Our first approach took a simple route, in order for us to get a basic benchmark for what the GPU was capable of with a quickly designed implementation. This implementation was an unblocked Floyd-Warshall, where our host function launched as many BLOCK_DIM x BLOCK_DIM blocks as necessary to cover the graph, and then each block's threads work on single values before returning. This requires n kernel launches, as, once again, Floyd-Warshall has an outer dependent loop that must be done iteratively. There were several disadvantages to this approach. Foremost, all accesses to memory were to global memory, which, following the memory model of a GPU, is extremely slow. This implementation makes no use of the shared memory of the blocks, and, as we previously stated that Floyd-Warshall is a memory bound algorithm, this approach does not yet reach CUDA's full potential.
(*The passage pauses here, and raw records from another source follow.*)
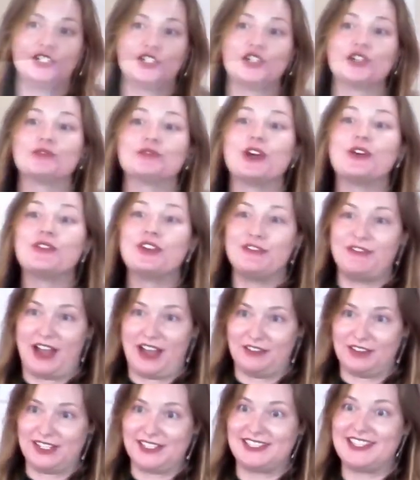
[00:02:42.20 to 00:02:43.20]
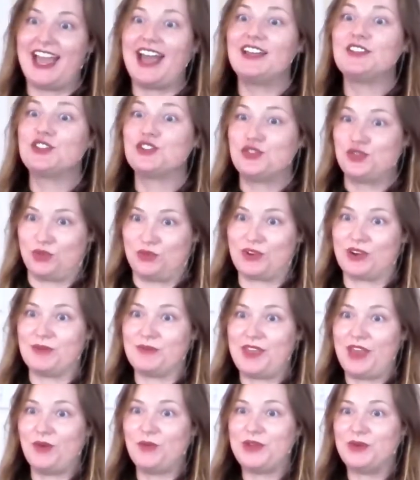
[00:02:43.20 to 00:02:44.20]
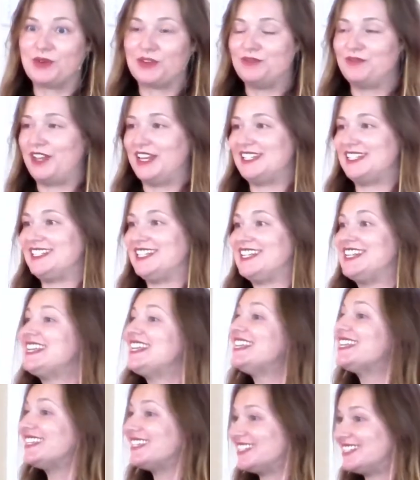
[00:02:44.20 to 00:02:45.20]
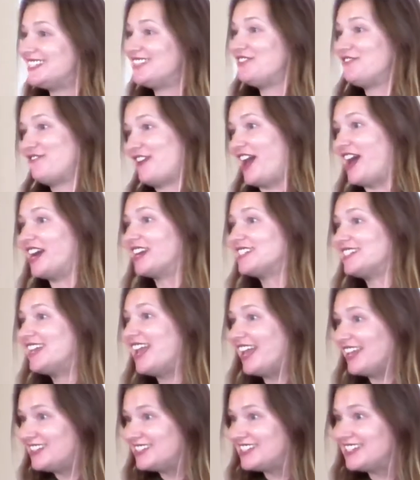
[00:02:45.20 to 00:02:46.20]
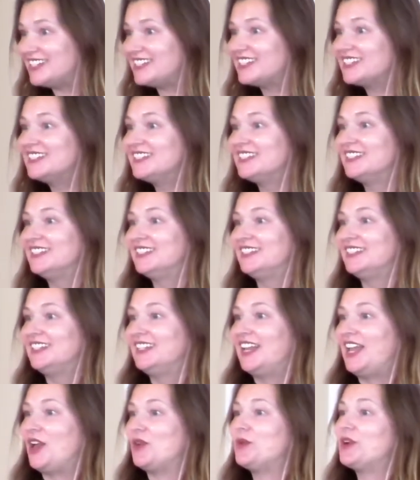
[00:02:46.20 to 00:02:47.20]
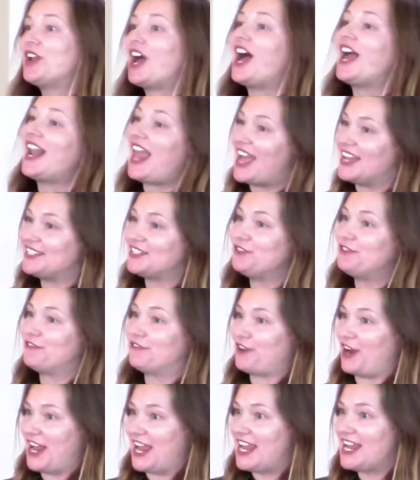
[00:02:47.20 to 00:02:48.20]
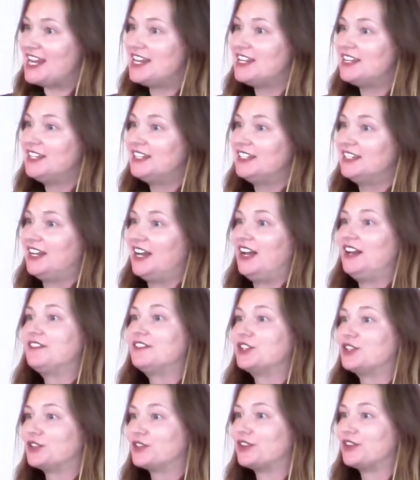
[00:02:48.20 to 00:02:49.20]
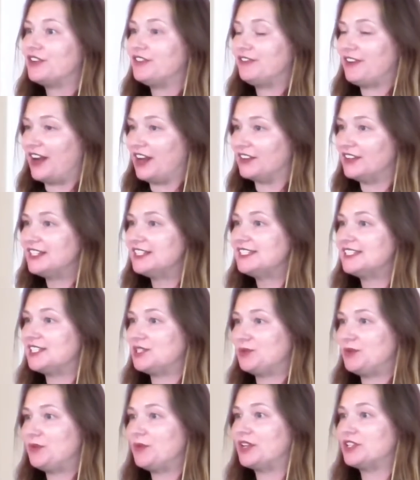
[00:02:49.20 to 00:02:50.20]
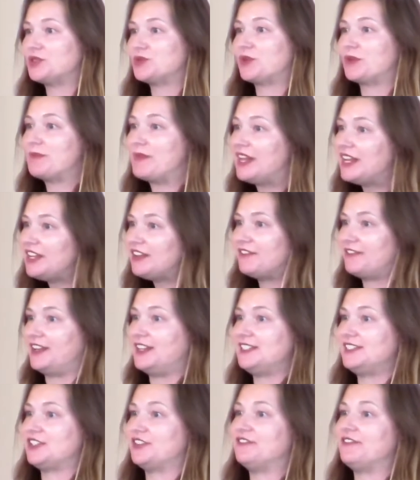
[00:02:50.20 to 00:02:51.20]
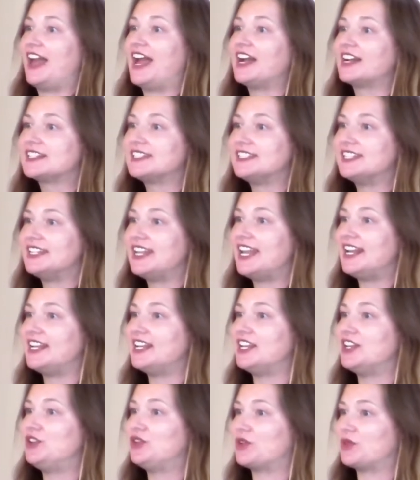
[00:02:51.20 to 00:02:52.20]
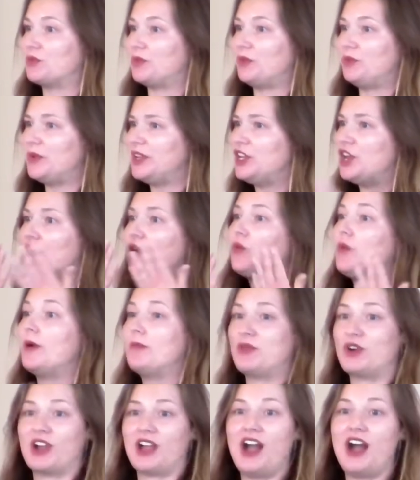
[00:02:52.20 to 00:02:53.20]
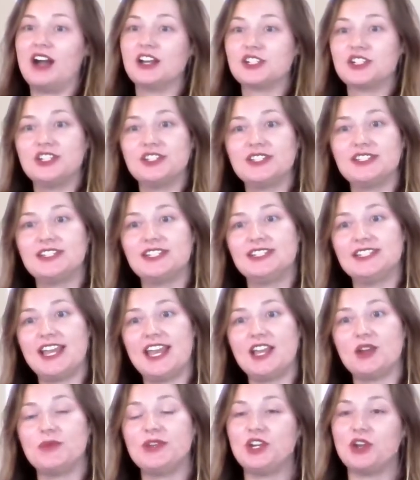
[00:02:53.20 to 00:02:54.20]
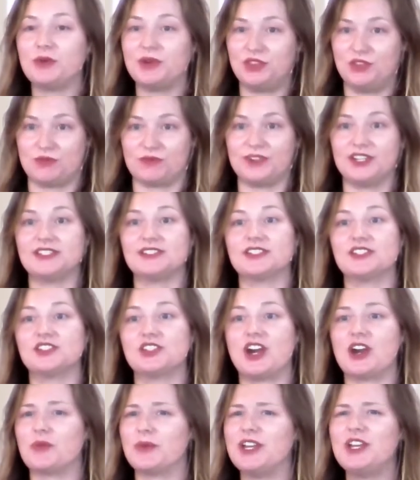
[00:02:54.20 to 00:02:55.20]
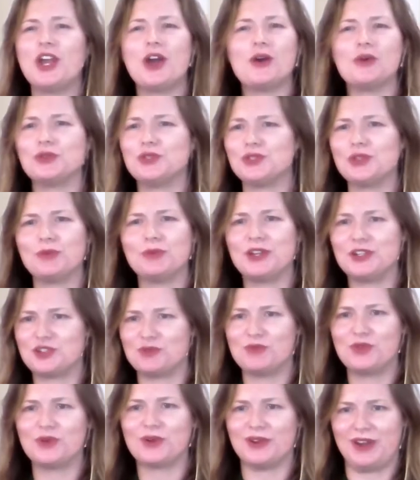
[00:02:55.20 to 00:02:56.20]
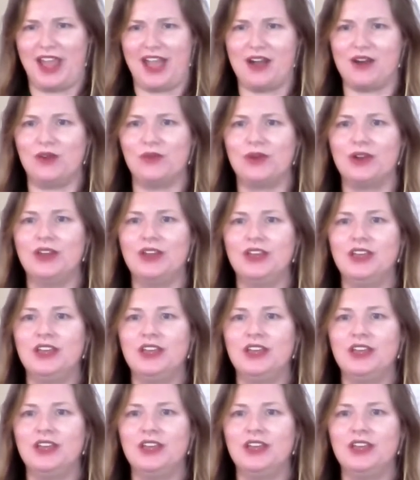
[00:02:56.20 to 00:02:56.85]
coronavirus, that storm that we were facing, is in fact ending. And we're not as afraid of the coronavirus as we once were. Many of us are vaccinated, or we know what precautions to take, we know what the risks are, we know so much more now.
Figure 7: GPU Memory Hierarchy

Figure 8: First Approach CUDA Kernel

From the GPU memory hierarchy, we know that each block has a small amount of shared memory, which any thread within the block can access very quickly. This leads to the second approach the Floyd-Warshall on the GPU that uses the blocking technique similar to the CPU implementation. Though the purpose is similar, improving locality, the GPU implementation has some differences because its memory hierarchy differs from that of a CPU's.

Like the CPU blocked, the inner loops have to be accomplished in three phases. Each phase has blocks that have the same submatrix dependencies that the CPU implementation has. However, while the CPU at this point exhibits better locality because the loads now remain in the cache for longer, in CUDA we have to explicitly load our graph from global memory into shared memory. This is accomplished by each thread in the block loading one element of each submatrix into shared memory. Then, in the subroutine that executes for BLOCK_DIM iterations, each thread handles one position in the submatrix, and syncs with the other threads in the block at every iteration to make sure we follow the “k” loops dependencies. After the calculation is finished we copy our shared memory changes back into global memory.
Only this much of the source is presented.